What you need to do:
Print the whole listing below again, exactly as given.

Provided data:
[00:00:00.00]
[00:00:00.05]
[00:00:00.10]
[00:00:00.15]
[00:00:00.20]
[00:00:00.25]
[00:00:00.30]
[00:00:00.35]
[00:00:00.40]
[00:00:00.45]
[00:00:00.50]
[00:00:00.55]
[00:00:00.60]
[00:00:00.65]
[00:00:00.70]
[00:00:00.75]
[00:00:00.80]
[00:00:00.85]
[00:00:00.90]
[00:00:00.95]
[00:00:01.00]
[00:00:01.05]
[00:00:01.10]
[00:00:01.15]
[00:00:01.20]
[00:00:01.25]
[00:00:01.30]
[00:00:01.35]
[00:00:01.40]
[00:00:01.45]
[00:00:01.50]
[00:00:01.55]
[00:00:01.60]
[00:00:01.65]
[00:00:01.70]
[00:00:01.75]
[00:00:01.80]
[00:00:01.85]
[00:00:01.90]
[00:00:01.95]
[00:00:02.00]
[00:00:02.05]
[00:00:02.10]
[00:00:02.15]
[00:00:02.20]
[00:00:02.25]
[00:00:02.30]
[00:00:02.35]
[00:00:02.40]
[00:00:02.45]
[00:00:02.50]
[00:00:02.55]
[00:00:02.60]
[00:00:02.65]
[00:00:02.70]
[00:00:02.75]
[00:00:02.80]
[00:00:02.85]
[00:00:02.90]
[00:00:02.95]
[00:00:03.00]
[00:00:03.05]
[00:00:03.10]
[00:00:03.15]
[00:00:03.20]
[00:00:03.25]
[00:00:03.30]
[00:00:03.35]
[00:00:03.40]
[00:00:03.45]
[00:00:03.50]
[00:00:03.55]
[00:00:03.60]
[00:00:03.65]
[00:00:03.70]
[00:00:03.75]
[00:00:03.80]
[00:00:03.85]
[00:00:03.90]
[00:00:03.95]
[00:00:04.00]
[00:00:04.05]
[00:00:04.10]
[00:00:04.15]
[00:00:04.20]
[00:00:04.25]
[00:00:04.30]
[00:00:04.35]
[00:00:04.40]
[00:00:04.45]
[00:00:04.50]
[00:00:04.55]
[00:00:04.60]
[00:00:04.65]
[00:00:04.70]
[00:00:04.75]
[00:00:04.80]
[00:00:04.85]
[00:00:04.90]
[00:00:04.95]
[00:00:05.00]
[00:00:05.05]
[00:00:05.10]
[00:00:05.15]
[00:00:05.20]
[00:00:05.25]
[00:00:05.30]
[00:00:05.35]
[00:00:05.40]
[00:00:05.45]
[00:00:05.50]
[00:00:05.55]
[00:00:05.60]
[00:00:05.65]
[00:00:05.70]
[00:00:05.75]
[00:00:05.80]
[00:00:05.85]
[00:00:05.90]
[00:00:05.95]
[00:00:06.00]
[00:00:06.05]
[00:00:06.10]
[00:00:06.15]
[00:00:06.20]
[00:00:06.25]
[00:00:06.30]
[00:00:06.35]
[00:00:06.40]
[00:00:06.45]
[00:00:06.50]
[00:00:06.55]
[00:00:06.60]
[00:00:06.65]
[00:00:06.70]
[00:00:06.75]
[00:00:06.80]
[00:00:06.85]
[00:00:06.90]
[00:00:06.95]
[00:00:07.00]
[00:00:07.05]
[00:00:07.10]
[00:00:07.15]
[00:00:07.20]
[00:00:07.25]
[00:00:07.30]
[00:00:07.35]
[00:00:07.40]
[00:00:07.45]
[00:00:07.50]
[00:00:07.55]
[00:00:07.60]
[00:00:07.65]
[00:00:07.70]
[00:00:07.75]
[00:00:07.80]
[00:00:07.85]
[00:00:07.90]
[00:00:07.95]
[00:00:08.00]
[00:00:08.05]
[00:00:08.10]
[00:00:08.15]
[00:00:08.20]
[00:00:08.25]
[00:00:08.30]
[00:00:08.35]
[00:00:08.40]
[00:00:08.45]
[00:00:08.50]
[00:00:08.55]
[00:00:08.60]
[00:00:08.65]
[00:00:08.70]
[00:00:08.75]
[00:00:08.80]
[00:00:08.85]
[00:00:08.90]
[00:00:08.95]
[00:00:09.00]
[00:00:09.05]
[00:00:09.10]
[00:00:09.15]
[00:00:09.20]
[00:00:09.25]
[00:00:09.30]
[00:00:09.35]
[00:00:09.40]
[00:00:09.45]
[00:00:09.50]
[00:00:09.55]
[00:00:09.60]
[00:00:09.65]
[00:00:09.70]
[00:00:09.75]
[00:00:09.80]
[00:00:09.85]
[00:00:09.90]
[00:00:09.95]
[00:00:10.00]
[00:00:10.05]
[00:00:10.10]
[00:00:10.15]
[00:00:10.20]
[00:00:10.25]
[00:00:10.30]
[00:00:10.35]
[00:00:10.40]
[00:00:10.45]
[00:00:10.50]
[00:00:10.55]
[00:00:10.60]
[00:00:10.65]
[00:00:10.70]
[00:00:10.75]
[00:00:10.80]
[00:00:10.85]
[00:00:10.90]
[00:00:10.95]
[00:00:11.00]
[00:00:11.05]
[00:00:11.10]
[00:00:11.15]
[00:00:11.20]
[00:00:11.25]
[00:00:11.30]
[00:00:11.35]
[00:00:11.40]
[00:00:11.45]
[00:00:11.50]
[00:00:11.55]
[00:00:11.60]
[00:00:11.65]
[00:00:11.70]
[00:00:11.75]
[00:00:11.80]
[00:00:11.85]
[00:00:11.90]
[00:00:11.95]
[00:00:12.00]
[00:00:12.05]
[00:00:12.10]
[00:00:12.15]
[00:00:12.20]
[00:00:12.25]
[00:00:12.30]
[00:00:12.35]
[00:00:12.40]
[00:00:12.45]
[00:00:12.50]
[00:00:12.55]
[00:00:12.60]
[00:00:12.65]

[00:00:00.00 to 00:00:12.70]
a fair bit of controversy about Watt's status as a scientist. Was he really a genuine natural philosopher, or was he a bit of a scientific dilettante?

Task response:
[00:00:00.00]
[00:00:00.05]
[00:00:00.10]
[00:00:00.15]
[00:00:00.20]
[00:00:00.25]
[00:00:00.30]
[00:00:00.35]
[00:00:00.40]
[00:00:00.45]
[00:00:00.50]
[00:00:00.55]
[00:00:00.60]
[00:00:00.65]
[00:00:00.70]
[00:00:00.75]
[00:00:00.80]
[00:00:00.85]
[00:00:00.90]
[00:00:00.95]
[00:00:01.00]
[00:00:01.05]
[00:00:01.10]
[00:00:01.15]
[00:00:01.20]
[00:00:01.25]
[00:00:01.30]
[00:00:01.35]
[00:00:01.40]
[00:00:01.45]
[00:00:01.50]
[00:00:01.55]
[00:00:01.60]
[00:00:01.65]
[00:00:01.70]
[00:00:01.75]
[00:00:01.80]
[00:00:01.85]
[00:00:01.90]
[00:00:01.95]
[00:00:02.00]
[00:00:02.05]
[00:00:02.10]
[00:00:02.15]
[00:00:02.20]
[00:00:02.25]
[00:00:02.30]
[00:00:02.35]
[00:00:02.40]
[00:00:02.45]
[00:00:02.50]
[00:00:02.55]
[00:00:02.60]
[00:00:02.65]
[00:00:02.70]
[00:00:02.75]
[00:00:02.80]
[00:00:02.85]
[00:00:02.90]
[00:00:02.95]
[00:00:03.00]
[00:00:03.05]
[00:00:03.10]
[00:00:03.15]
[00:00:03.20]
[00:00:03.25]
[00:00:03.30]
[00:00:03.35]
[00:00:03.40]
[00:00:03.45]
[00:00:03.50]
[00:00:03.55]
[00:00:03.60]
[00:00:03.65]
[00:00:03.70]
[00:00:03.75]
[00:00:03.80]
[00:00:03.85]
[00:00:03.90]
[00:00:03.95]
[00:00:04.00]
[00:00:04.05]
[00:00:04.10]
[00:00:04.15]
[00:00:04.20]
[00:00:04.25]
[00:00:04.30]
[00:00:04.35]
[00:00:04.40]
[00:00:04.45]
[00:00:04.50]
[00:00:04.55]
[00:00:04.60]
[00:00:04.65]
[00:00:04.70]
[00:00:04.75]
[00:00:04.80]
[00:00:04.85]
[00:00:04.90]
[00:00:04.95]
[00:00:05.00]
[00:00:05.05]
[00:00:05.10]
[00:00:05.15]
[00:00:05.20]
[00:00:05.25]
[00:00:05.30]
[00:00:05.35]
[00:00:05.40]
[00:00:05.45]
[00:00:05.50]
[00:00:05.55]
[00:00:05.60]
[00:00:05.65]
[00:00:05.70]
[00:00:05.75]
[00:00:05.80]
[00:00:05.85]
[00:00:05.90]
[00:00:05.95]
[00:00:06.00]
[00:00:06.05]
[00:00:06.10]
[00:00:06.15]
[00:00:06.20]
[00:00:06.25]
[00:00:06.30]
[00:00:06.35]
[00:00:06.40]
[00:00:06.45]
[00:00:06.50]
[00:00:06.55]
[00:00:06.60]
[00:00:06.65]
[00:00:06.70]
[00:00:06.75]
[00:00:06.80]
[00:00:06.85]
[00:00:06.90]
[00:00:06.95]
[00:00:07.00]
[00:00:07.05]
[00:00:07.10]
[00:00:07.15]
[00:00:07.20]
[00:00:07.25]
[00:00:07.30]
[00:00:07.35]
[00:00:07.40]
[00:00:07.45]
[00:00:07.50]
[00:00:07.55]
[00:00:07.60]
[00:00:07.65]
[00:00:07.70]
[00:00:07.75]
[00:00:07.80]
[00:00:07.85]
[00:00:07.90]
[00:00:07.95]
[00:00:08.00]
[00:00:08.05]
[00:00:08.10]
[00:00:08.15]
[00:00:08.20]
[00:00:08.25]
[00:00:08.30]
[00:00:08.35]
[00:00:08.40]
[00:00:08.45]
[00:00:08.50]
[00:00:08.55]
[00:00:08.60]
[00:00:08.65]
[00:00:08.70]
[00:00:08.75]
[00:00:08.80]
[00:00:08.85]
[00:00:08.90]
[00:00:08.95]
[00:00:09.00]
[00:00:09.05]
[00:00:09.10]
[00:00:09.15]
[00:00:09.20]
[00:00:09.25]
[00:00:09.30]
[00:00:09.35]
[00:00:09.40]
[00:00:09.45]
[00:00:09.50]
[00:00:09.55]
[00:00:09.60]
[00:00:09.65]
[00:00:09.70]
[00:00:09.75]
[00:00:09.80]
[00:00:09.85]
[00:00:09.90]
[00:00:09.95]
[00:00:10.00]
[00:00:10.05]
[00:00:10.10]
[00:00:10.15]
[00:00:10.20]
[00:00:10.25]
[00:00:10.30]
[00:00:10.35]
[00:00:10.40]
[00:00:10.45]
[00:00:10.50]
[00:00:10.55]
[00:00:10.60]
[00:00:10.65]
[00:00:10.70]
[00:00:10.75]
[00:00:10.80]
[00:00:10.85]
[00:00:10.90]
[00:00:10.95]
[00:00:11.00]
[00:00:11.05]
[00:00:11.10]
[00:00:11.15]
[00:00:11.20]
[00:00:11.25]
[00:00:11.30]
[00:00:11.35]
[00:00:11.40]
[00:00:11.45]
[00:00:11.50]
[00:00:11.55]
[00:00:11.60]
[00:00:11.65]
[00:00:11.70]
[00:00:11.75]
[00:00:11.80]
[00:00:11.85]
[00:00:11.90]
[00:00:11.95]
[00:00:12.00]
[00:00:12.05]
[00:00:12.10]
[00:00:12.15]
[00:00:12.20]
[00:00:12.25]
[00:00:12.30]
[00:00:12.35]
[00:00:12.40]
[00:00:12.45]
[00:00:12.50]
[00:00:12.55]
[00:00:12.60]
[00:00:12.65]

[00:00:00.00 to 00:00:12.70]
a fair bit of controversy about Watt's status as a scientist. Was he really a genuine natural philosopher, or was he a bit of a scientific dilettante?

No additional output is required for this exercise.